Ahead of the November 2018 election, then-candidate Patti Adair ran for Deschutes County Commissioner on two key platforms: Fiscal conservativism and being anti-marijuana. Since winning that election—by a narrow margin—and serving on the Deschutes County Board of Commissioners, she's held true to being against marijuana growing in the county. On being a fiscal conservative, however, we have to call her bluff.
Adair and her fellow commissioners have now been part of two lengthy battles to shut down legal marijuana in Deschutes County. They're costing the County's taxpayers thousands of dollars in staff time fighting something that voters in this county, and those across the state, have already deemed to be an industry worth investing in and supporting.
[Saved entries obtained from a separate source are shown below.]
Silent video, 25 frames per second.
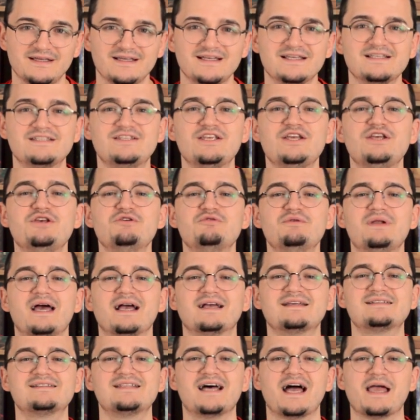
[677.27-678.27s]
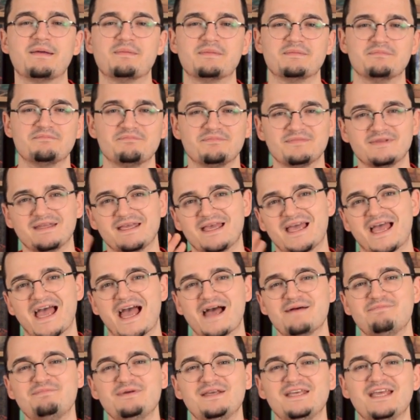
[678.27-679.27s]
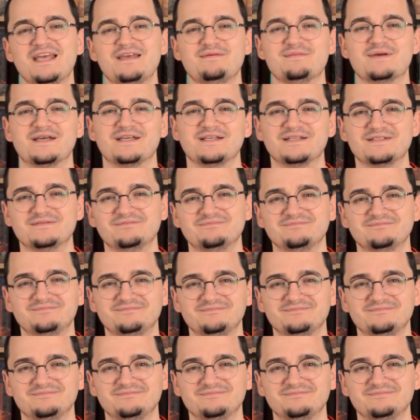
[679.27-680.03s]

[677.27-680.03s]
See you next time. Happy gaming!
As our Smoke Signals column this week details, the Commission has already been at odds with the Oregon Land Use Board of Appeals over what have been characterized as new time, place and manner regulations that would be the most stringent in the state. Couple that with the Commissioners' recent decision to put a measure on next year's ballot, asking local voters whether they want to "opt out" of allowing more marijuana farms and/or production facilities in the county, and we're talking about significant amounts of our tax dollars going toward fighting something that voters already said they want. This has become a Commission that, regardless of the cost, is now arbitrarily choosing to delve into social or lifestyle issues, rather than sticking to interpreting the letter of the law.
We agree wholeheartedly with the local Farm Bureau, which has argued that landowners wanting to farm on designated farm land should be able to do so. If you buy property in a farm zone, expect agriculture—whether that farm raises pigs or pot.
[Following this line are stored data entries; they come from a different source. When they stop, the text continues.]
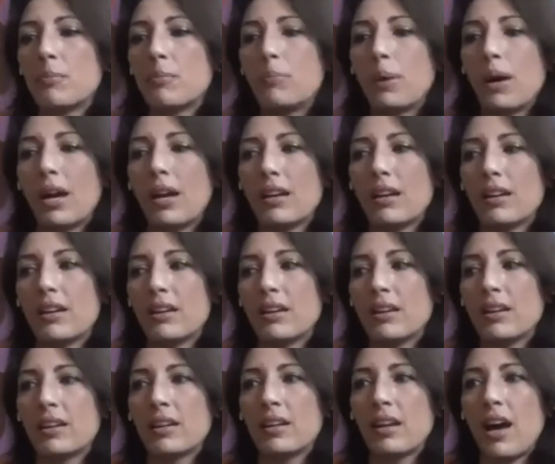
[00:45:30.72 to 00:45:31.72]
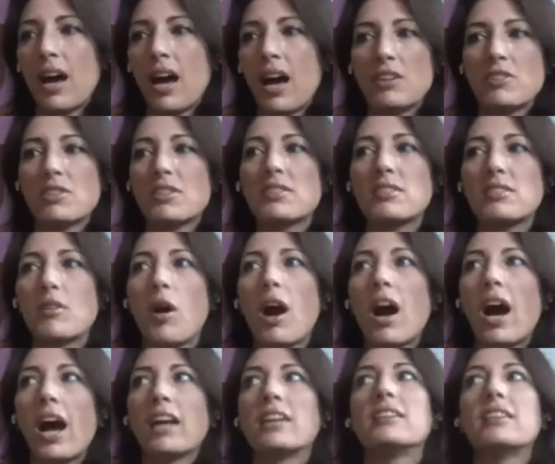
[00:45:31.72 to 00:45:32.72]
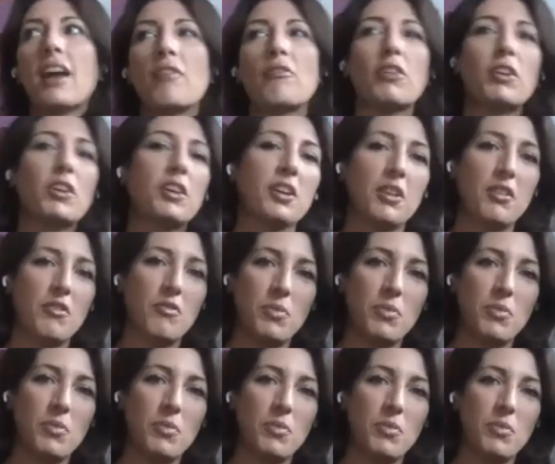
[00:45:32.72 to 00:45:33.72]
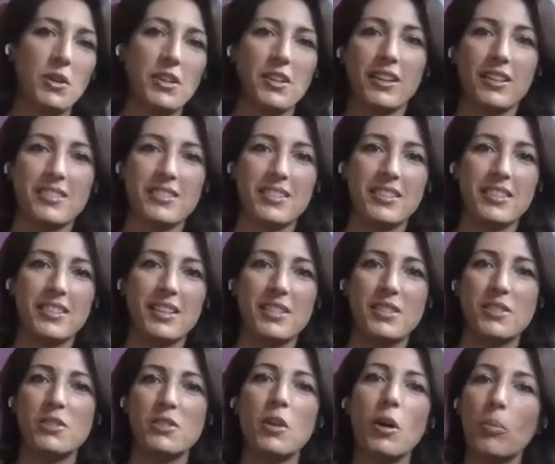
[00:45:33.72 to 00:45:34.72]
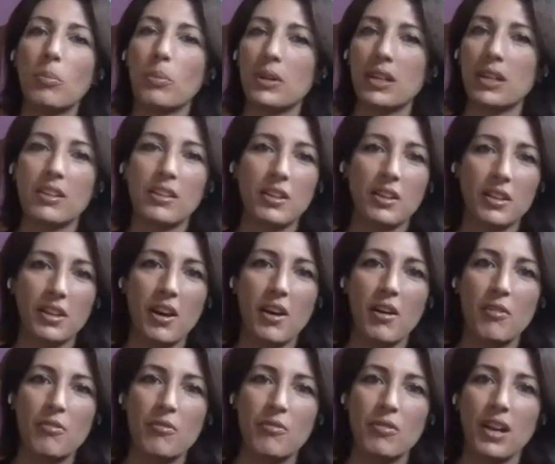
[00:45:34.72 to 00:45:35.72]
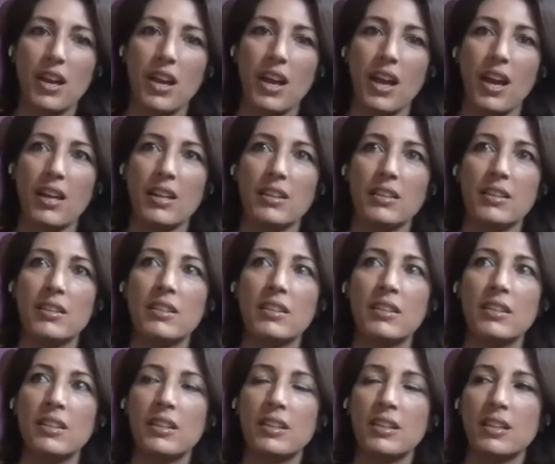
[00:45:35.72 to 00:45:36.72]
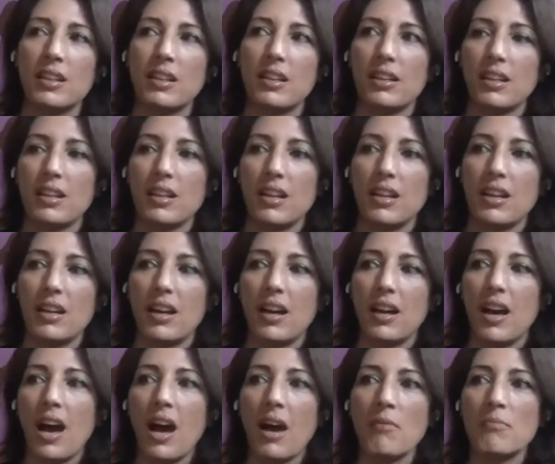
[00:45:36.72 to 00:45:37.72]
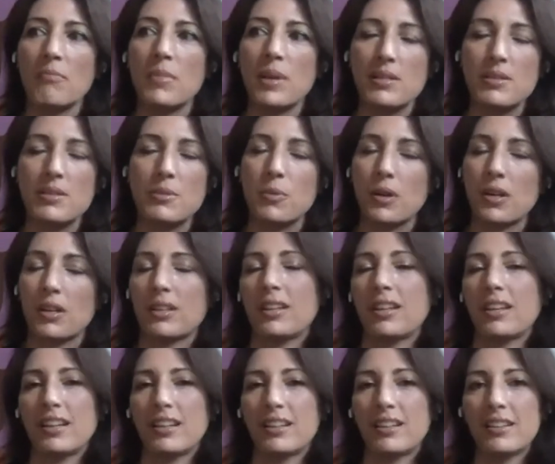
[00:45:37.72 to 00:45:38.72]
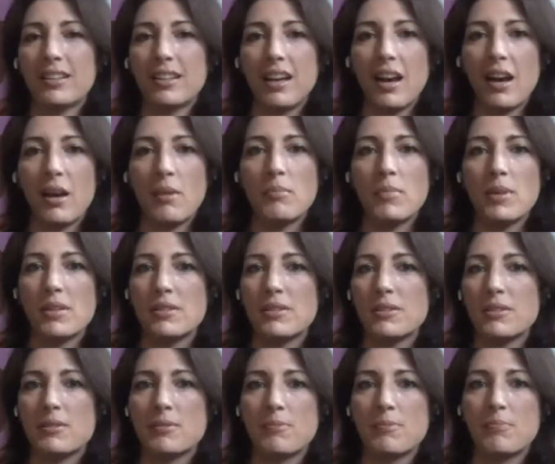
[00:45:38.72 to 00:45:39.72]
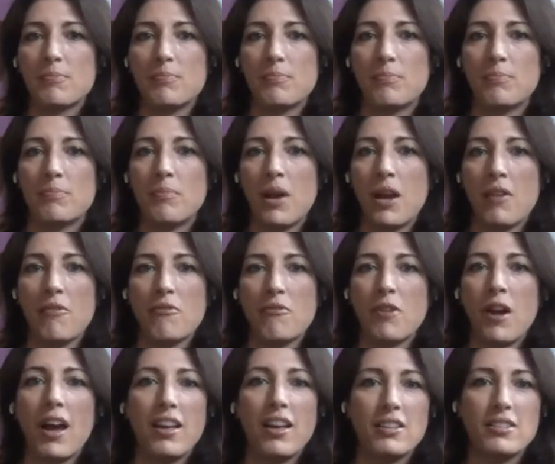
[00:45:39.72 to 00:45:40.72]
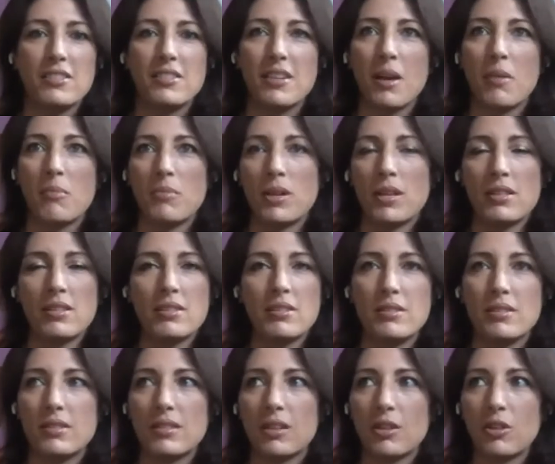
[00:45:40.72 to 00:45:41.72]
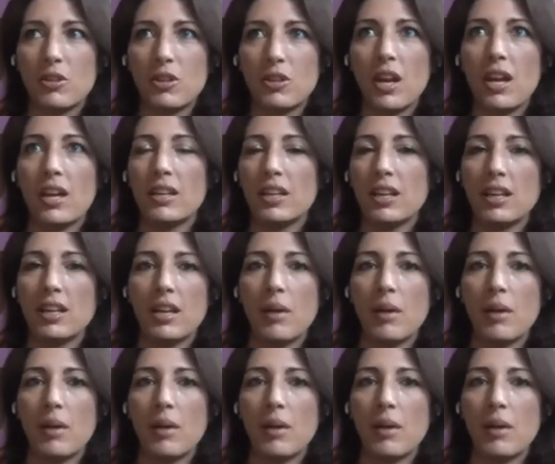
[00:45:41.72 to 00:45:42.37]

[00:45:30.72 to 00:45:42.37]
But I never could have predicted this. Nobody could have. And I miss working. I miss my friends. I miss creating.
If the Deschutes County Board of Commissioners wants to cater to the vocal county residents who have flooded their meetings, begging for an opt out, the commissioners should encourage those residents to take the time to gather signatures and get the issue on the ballot themselves. Using county resources and staff time to bring this issue to voters just a few years after they already decided it is a waste of taxpayer money and continues to increase friction and animosity that local government could be working to abate.
In a region that continues to grow, allocating more resources to manage mental health services—to name just one issue more important than this one—would be a better use of county funds.